─── THE DATA ───

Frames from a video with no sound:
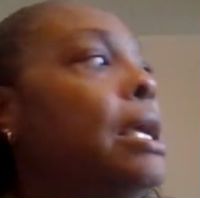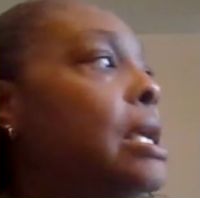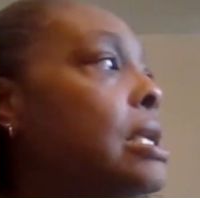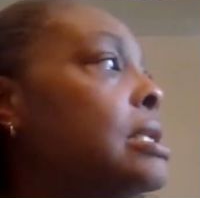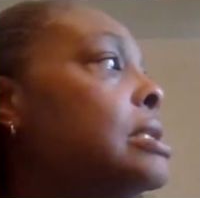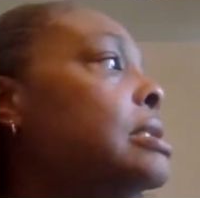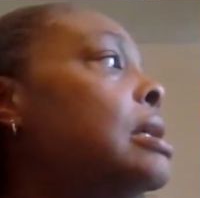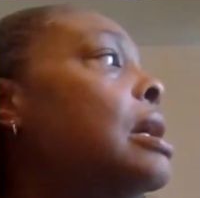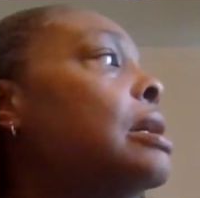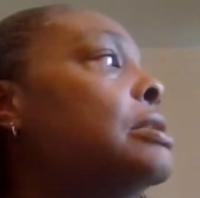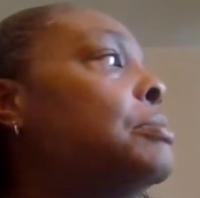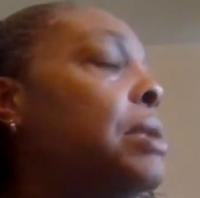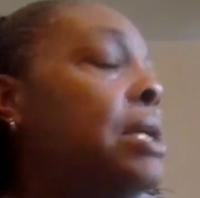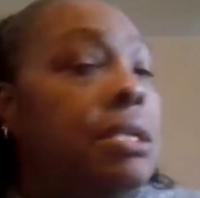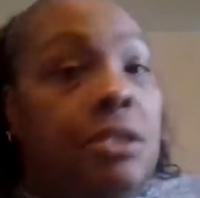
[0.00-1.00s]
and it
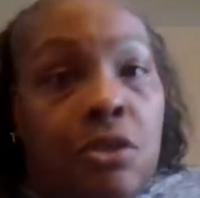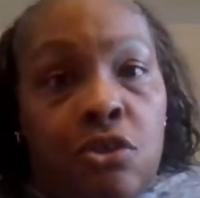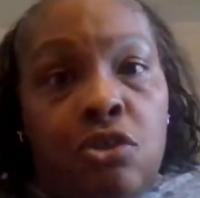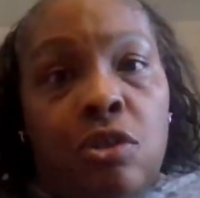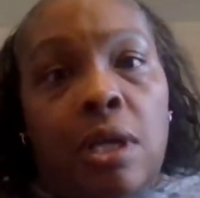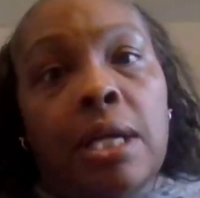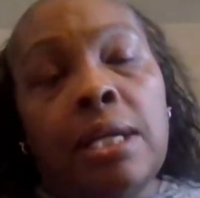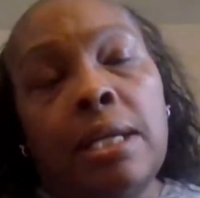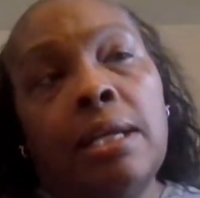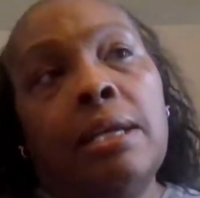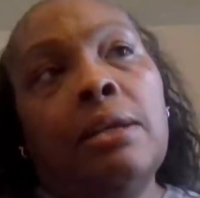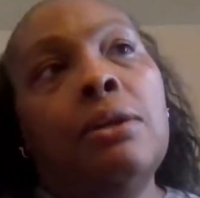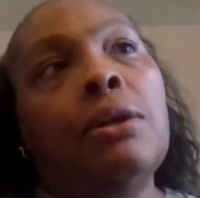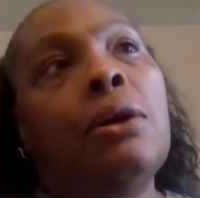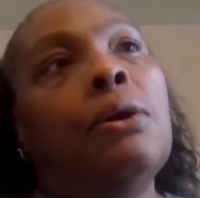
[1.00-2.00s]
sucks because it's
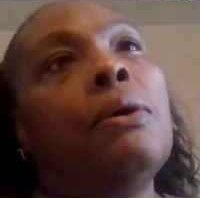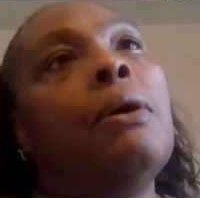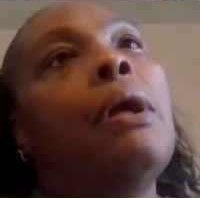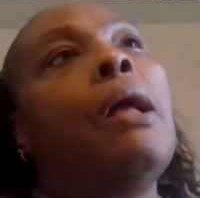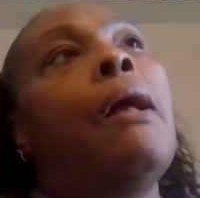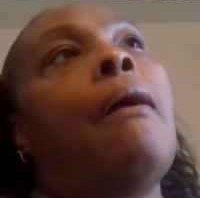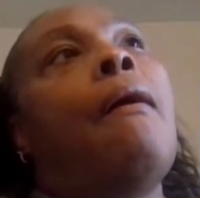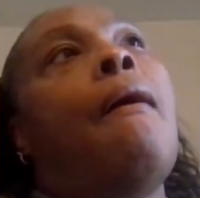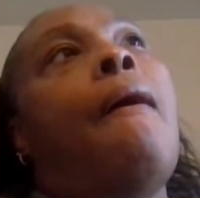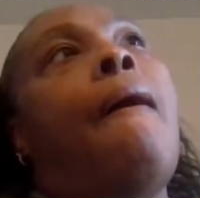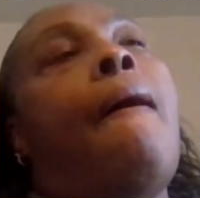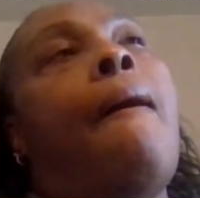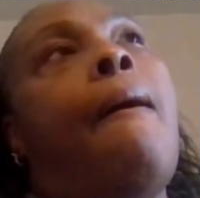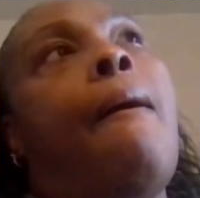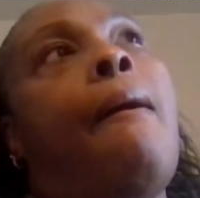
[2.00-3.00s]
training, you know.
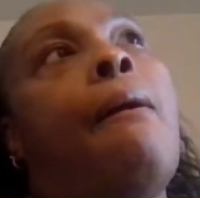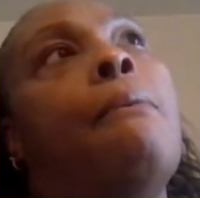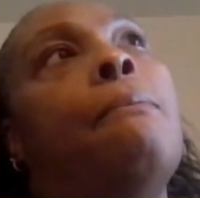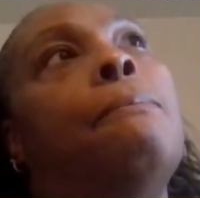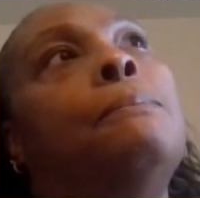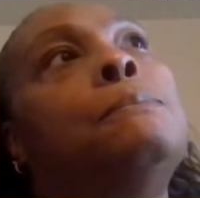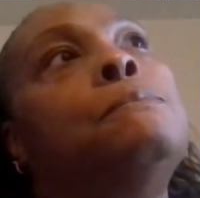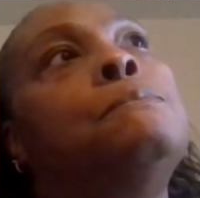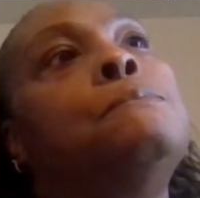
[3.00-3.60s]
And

───

ACTION ITEM: Repeat the records exactly but leave out the images.

EXERCISE RESULT:
Frames from a video with no sound:
[0.00-1.00s]
and it
[1.00-2.00s]
sucks because it's
[2.00-3.00s]
training, you know.
[3.00-3.60s]
And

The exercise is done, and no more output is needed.